Deborah Durham pointed to the possibility of ‘the agentive nature of youth’ being somehow ambiguous in specific situation like for e.g. warfare (Durham Citation2000, p. 116).

The Granja was the main rehab centre for children in Praia, Santiago Island. Even if still open, it has been entirely refurbished, and is today a rehab centre for drug addicts and alcoholics. For a short history of the Albergue, see Note 10.

I am referring here to the surge of youth gangs in several neighbourhoods at the peripheries of most major urban areas in Cape Verde. See Bordonaro and Lima Citation2011.

See for example (Hecht Citation1998, Márquez Citation1999, Kovats-Bernat Citation2006)

In Cape Verde, only boys commonly in their early teens live on or become closely engaged with the street as independent agents. This does not mean that girls do not appear on the street. Rather, in this context they are generally non-independent – carrying out economic activity for the household as street sellers, mostly accompanying their mothers. The different roles assigned to boys and girls within the household and Cape Verdean gender ideology explain why the street population is entirely male.

Kristin Ferguson (Citation2006) Lorraine Young (Citation2004) and Conticini and Hulme (Citation2007) also recently approached the issue of ‘street children’ from a similar angle.
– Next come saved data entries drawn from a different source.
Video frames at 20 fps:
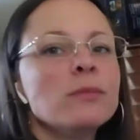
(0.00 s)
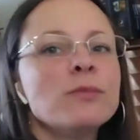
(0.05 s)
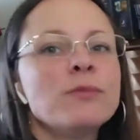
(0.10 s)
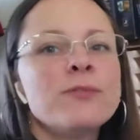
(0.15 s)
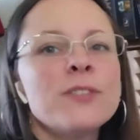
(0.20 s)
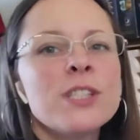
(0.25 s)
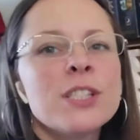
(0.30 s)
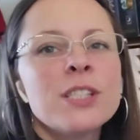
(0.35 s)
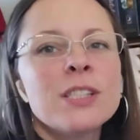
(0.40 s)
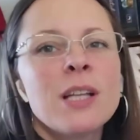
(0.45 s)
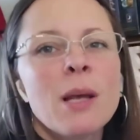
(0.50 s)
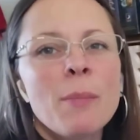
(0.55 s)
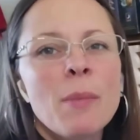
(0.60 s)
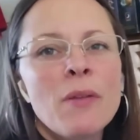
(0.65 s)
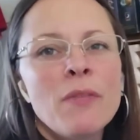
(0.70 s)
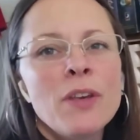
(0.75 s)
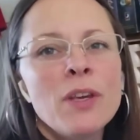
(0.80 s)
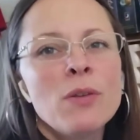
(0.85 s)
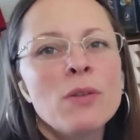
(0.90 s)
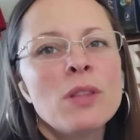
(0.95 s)
For some
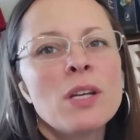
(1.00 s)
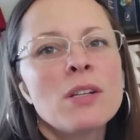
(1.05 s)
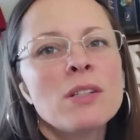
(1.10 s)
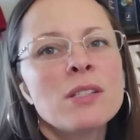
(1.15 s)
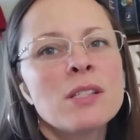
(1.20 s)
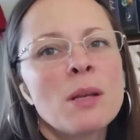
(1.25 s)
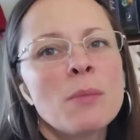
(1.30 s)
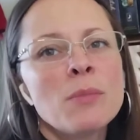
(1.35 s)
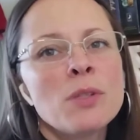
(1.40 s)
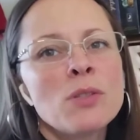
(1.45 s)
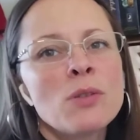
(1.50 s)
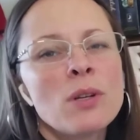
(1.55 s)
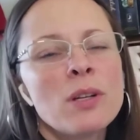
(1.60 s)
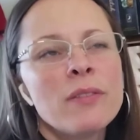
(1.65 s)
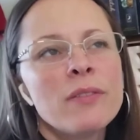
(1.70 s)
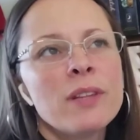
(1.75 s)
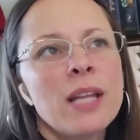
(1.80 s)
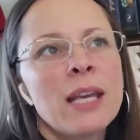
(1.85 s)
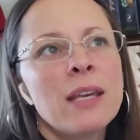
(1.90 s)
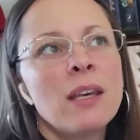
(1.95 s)
of you, there's some sort
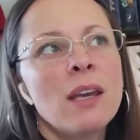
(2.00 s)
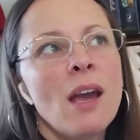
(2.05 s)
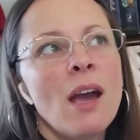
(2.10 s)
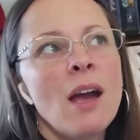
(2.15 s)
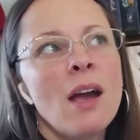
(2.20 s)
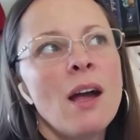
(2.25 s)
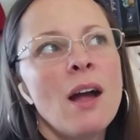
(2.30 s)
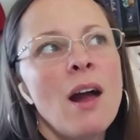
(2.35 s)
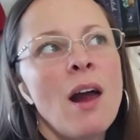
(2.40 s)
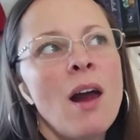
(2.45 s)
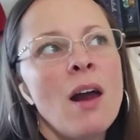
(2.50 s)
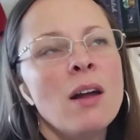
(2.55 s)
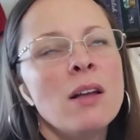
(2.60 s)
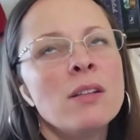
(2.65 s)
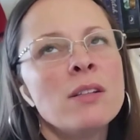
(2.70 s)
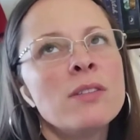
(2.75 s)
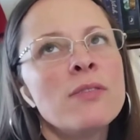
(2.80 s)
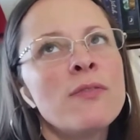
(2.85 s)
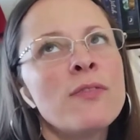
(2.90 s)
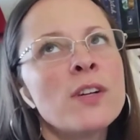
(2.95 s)
of like,
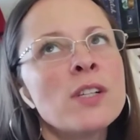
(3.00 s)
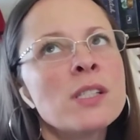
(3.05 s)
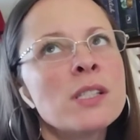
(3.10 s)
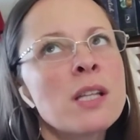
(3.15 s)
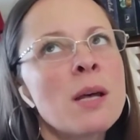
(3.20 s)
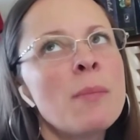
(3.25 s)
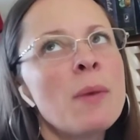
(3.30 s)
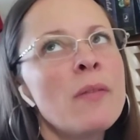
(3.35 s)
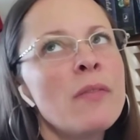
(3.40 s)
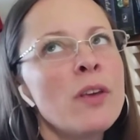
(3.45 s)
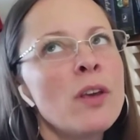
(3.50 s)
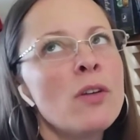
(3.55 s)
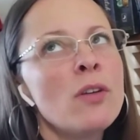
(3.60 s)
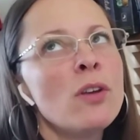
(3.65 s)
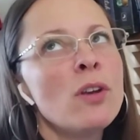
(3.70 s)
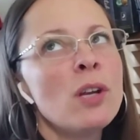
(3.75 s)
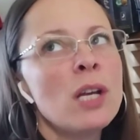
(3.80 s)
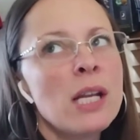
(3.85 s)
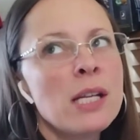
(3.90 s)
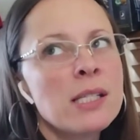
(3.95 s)
For some of you,
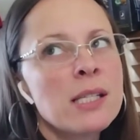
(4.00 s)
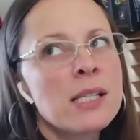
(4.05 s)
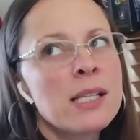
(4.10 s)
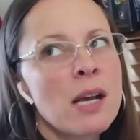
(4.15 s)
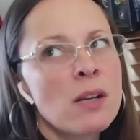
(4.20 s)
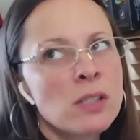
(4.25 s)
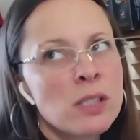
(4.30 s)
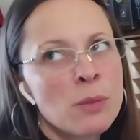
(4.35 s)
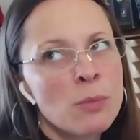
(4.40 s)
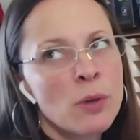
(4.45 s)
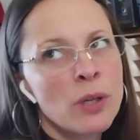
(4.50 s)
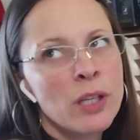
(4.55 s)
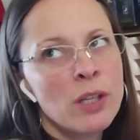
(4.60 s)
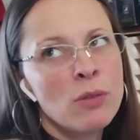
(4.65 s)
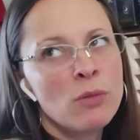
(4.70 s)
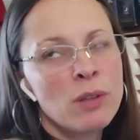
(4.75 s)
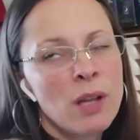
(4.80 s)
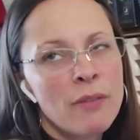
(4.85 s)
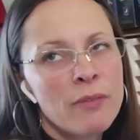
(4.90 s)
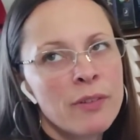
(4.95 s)
you need to tell someone you
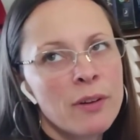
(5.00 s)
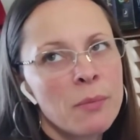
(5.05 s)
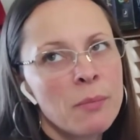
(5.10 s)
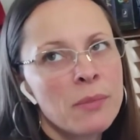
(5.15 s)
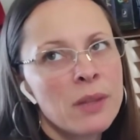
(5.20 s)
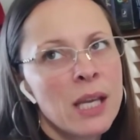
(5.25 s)
love them.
Conticini and Hulme in their analysis of Bangladeshi children's reasons for moving to the street claim that ‘the perception of street-living children held by the general public, policy makers and many social scientists in Bangladesh is filtered through, and conditioned by, a dominant narrative which posits that children are on the street because their parents or guardians cannot meet the household's basic material needs. The role played by violence within the household and the strength of the social bonds built by children on the street are too often ignored by commentators on this “problem” in Bangladesh. … Our main finding is that the breakdown of social relationships within the household, and not economic poverty, is the main cause of child migration to the street’ (2007, pp. 203, 207).

The Centro Juvenil Nho Djunga is the oldest state institution for children at risk in Cape Verde. Originally built in the late colonial period on the outskirts of Mindelo and called the Albergue de S. Vicente, it was headed by João Cleofas Martins ‘Nho Djunga’ (1901–1970), a photographer, writer, intellectual and philanthropist. In 1988 it was moved to the city centre and renamed after him and is today managed by the Ministry of Labour, Family and Solidarity. Virtually all children I met that had lived in the street for some time had also spent periods at the Nho Djunga.

At present, the ICCA (Instituto Cabo-verdiano da Criança e do Adolescente – Cape Verdean Institute for the Child and Adolescent, the major State player in the area of child protection) manages two rehab centres where children can be interned: one for girls in Assomada, and one for boys, in Picos (both in the interior of Santiago Island). In Mindelo, the Nho Djunga also provides this service for boys only, and is managed directly by the Ministry of Labour, Family and Solidarity.